You can measure the discharge head by attaching a tube to the discharge side of the pump and measuring the height of the liquid in the tube with respect to the suction of the pump. The tube will have to be quite high for a typical domestic pump. If the discharge pressure is 40 psi the tube would have to be 92 feet high. This is not a practical method but it helps explain how head relates to total head and how head relates to pressure. You do the same to measure the suction head. The difference between the two is the total head of the pump.

Figure 25

**The fluid in the measuring tube of the discharge or suction side of the pump will rise to the same height for all fluids regardless of the density.** This is a rather astonishing statement, here's why. The pump doesn’t know anything about head, head is a concept we use to make our life easier. The pump produces pressure and the difference in pressure across the pump is the amount of pressure energy available to the system. If the fluid is dense, such as a salt solution for example, more pressure will be produced at the pump discharge than if the fluid were pure water. Compare two tanks with the same cylindrical shape, the same volume and liquid level, the tank with the denser fluid will have a higher pressure at the bottom. But the static head of the fluid surface with respect to the bottom is the same. Total head behaves the same way as static head, even if the fluid is denser the total head as compared to a less dense fluid such as pure water will be the same. This is a surprising fact, see this experiment on video that shows this idea in action.
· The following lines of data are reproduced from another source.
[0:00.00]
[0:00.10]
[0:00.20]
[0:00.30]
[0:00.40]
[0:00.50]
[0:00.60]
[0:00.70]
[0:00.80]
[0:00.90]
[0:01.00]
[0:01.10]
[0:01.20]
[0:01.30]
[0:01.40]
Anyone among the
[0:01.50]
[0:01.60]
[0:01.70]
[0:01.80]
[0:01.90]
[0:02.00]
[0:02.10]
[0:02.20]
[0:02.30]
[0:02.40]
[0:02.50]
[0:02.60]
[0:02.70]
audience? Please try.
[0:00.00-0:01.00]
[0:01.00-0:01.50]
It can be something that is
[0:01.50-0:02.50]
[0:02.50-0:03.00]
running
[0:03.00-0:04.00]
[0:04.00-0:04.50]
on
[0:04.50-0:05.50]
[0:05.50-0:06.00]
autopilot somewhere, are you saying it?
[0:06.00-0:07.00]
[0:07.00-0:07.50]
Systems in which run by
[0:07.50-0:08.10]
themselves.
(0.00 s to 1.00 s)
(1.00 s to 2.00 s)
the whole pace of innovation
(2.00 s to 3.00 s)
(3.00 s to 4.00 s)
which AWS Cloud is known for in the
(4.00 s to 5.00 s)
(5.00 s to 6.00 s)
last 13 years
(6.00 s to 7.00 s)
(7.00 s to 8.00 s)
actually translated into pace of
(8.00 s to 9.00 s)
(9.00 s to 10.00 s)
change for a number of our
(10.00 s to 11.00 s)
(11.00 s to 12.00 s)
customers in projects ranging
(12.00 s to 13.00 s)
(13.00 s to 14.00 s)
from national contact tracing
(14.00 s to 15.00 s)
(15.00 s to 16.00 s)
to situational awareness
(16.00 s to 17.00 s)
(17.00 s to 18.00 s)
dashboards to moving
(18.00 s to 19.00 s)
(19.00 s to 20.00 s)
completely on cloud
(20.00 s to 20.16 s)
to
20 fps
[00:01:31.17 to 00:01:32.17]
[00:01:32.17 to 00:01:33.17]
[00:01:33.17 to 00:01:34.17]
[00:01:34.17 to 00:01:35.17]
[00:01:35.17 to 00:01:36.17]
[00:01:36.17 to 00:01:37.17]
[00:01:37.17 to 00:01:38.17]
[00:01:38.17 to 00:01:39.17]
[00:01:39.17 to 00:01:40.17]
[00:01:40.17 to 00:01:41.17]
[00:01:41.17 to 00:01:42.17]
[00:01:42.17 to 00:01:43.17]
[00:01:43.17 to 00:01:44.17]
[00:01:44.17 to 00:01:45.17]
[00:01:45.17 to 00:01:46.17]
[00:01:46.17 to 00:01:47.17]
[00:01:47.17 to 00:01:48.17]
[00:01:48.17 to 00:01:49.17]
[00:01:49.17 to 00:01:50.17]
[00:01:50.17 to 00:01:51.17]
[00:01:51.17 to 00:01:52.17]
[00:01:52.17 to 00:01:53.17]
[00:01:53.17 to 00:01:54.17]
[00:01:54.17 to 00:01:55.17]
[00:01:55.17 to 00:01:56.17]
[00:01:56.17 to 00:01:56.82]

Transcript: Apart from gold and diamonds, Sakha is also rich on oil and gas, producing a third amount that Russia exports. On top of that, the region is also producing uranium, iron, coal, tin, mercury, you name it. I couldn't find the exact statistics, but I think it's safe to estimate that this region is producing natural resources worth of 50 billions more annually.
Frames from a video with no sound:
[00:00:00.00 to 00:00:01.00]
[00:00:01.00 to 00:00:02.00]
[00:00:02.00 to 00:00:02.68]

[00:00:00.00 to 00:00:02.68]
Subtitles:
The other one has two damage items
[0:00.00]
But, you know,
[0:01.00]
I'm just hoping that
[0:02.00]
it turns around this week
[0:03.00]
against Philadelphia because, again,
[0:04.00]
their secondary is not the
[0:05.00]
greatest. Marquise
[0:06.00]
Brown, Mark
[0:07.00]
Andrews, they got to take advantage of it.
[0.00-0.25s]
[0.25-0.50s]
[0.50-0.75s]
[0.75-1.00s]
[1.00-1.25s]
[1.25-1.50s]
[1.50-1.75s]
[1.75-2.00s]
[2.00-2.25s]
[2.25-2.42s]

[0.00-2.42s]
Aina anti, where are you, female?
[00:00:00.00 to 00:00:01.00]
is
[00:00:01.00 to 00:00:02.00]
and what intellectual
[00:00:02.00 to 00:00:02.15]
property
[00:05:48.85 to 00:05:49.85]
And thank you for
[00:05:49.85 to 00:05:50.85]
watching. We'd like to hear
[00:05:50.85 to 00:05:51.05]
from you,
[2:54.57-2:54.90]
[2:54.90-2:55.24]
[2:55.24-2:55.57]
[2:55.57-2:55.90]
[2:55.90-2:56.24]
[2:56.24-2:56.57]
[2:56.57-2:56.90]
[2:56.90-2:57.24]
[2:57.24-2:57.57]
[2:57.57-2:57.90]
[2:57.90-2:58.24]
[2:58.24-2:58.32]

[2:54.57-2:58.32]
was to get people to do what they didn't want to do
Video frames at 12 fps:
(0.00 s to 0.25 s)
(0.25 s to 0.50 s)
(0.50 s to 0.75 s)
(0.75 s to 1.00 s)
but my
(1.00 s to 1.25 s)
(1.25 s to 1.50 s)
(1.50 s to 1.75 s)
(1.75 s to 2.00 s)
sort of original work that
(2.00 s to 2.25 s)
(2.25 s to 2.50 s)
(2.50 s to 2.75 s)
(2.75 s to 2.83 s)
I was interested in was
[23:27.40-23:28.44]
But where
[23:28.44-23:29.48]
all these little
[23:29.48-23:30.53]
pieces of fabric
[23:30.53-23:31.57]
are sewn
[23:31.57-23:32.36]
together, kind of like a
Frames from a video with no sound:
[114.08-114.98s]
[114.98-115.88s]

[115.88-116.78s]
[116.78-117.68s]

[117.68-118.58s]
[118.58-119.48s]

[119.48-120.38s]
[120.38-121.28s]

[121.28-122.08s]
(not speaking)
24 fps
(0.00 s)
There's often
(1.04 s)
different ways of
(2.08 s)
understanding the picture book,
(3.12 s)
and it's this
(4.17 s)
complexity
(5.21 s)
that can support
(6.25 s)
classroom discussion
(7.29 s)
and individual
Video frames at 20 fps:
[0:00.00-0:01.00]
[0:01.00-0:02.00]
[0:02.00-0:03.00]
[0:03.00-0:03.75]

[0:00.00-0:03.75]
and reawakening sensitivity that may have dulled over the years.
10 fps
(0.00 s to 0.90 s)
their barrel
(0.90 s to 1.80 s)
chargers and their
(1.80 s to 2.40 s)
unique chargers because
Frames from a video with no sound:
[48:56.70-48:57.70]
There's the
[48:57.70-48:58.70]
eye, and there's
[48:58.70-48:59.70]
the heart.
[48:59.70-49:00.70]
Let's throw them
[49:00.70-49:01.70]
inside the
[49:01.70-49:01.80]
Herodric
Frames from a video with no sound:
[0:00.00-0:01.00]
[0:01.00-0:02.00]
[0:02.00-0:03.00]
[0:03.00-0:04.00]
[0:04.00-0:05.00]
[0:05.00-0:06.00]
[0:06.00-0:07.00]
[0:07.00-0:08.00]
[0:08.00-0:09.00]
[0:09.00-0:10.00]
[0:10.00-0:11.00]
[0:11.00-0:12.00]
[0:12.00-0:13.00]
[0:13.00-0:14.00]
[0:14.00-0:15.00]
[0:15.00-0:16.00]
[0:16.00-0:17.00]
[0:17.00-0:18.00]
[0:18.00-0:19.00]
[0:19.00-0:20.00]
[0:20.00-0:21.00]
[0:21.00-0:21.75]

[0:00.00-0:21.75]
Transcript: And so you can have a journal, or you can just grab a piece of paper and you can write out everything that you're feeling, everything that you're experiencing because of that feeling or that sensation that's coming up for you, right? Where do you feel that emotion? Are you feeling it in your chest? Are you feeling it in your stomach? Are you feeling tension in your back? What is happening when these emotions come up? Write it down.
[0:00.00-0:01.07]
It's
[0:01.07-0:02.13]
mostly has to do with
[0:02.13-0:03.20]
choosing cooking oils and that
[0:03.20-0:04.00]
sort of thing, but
For these reasons the pump manufacturers have chosen total head as the main parameter that describes the pump’s available energy.

**What is the relationship between head and total head?**

Total head is the height that the liquid is raised to at the discharge side of the pump less the height that it is raised to at the suction side (see Figure 25). Why less the height at the suction side? Because we want the energy contribution of the pump only and not the energy that is supplied to it.

What is the unit of head? First let's deal with the unit of energy. Energy can be expressed in foot-pounds which is the amount of force required to lift an object up multiplied by the vertical distance. A good example is weight lifting. If you lift 100 pounds (445 Newtons) up 6 feet (1.83 m), the energy required is 6 x 100= 600 ft-lbf (814 N-m).

Head is defined as energy divided by the weight of the object displaced. For the weight lifter, the energy divided by the weight displaced is 6 x 100 / 100= 6 feet (1.83 m), so the amount of energy per pound of dumbbell that the weight lifter needs to provide is 6 feet. This is not terribly useful to know for a weight lifter but we will see how very useful it is for displacing fluids.

Figure 26

You may be interested to know that 324 foot-pounds of energy is equivalent to 1 calorie. This means that our weight lifter spends 600/324 = 1.8 calories each time he lifts that weight up 6 feet, not much is it.

The following figure shows how much energy is required to displace vertically one gallon of water.

Figure 27

This next figure shows how much head is required to do the same job.

Figure 28

If we use energy to describe how much work the pump needs to do to displace a volume of liquid we need to know the weight. If we use head, we only need to know the vertical distance of movement. This is very useful for fluids because pumping is a continuous process, usually when you pump you leave the pump turned on, you don't start and stop the pump for every pound of fluid displaced. We are mainly interested in establishing a continuous flow rate.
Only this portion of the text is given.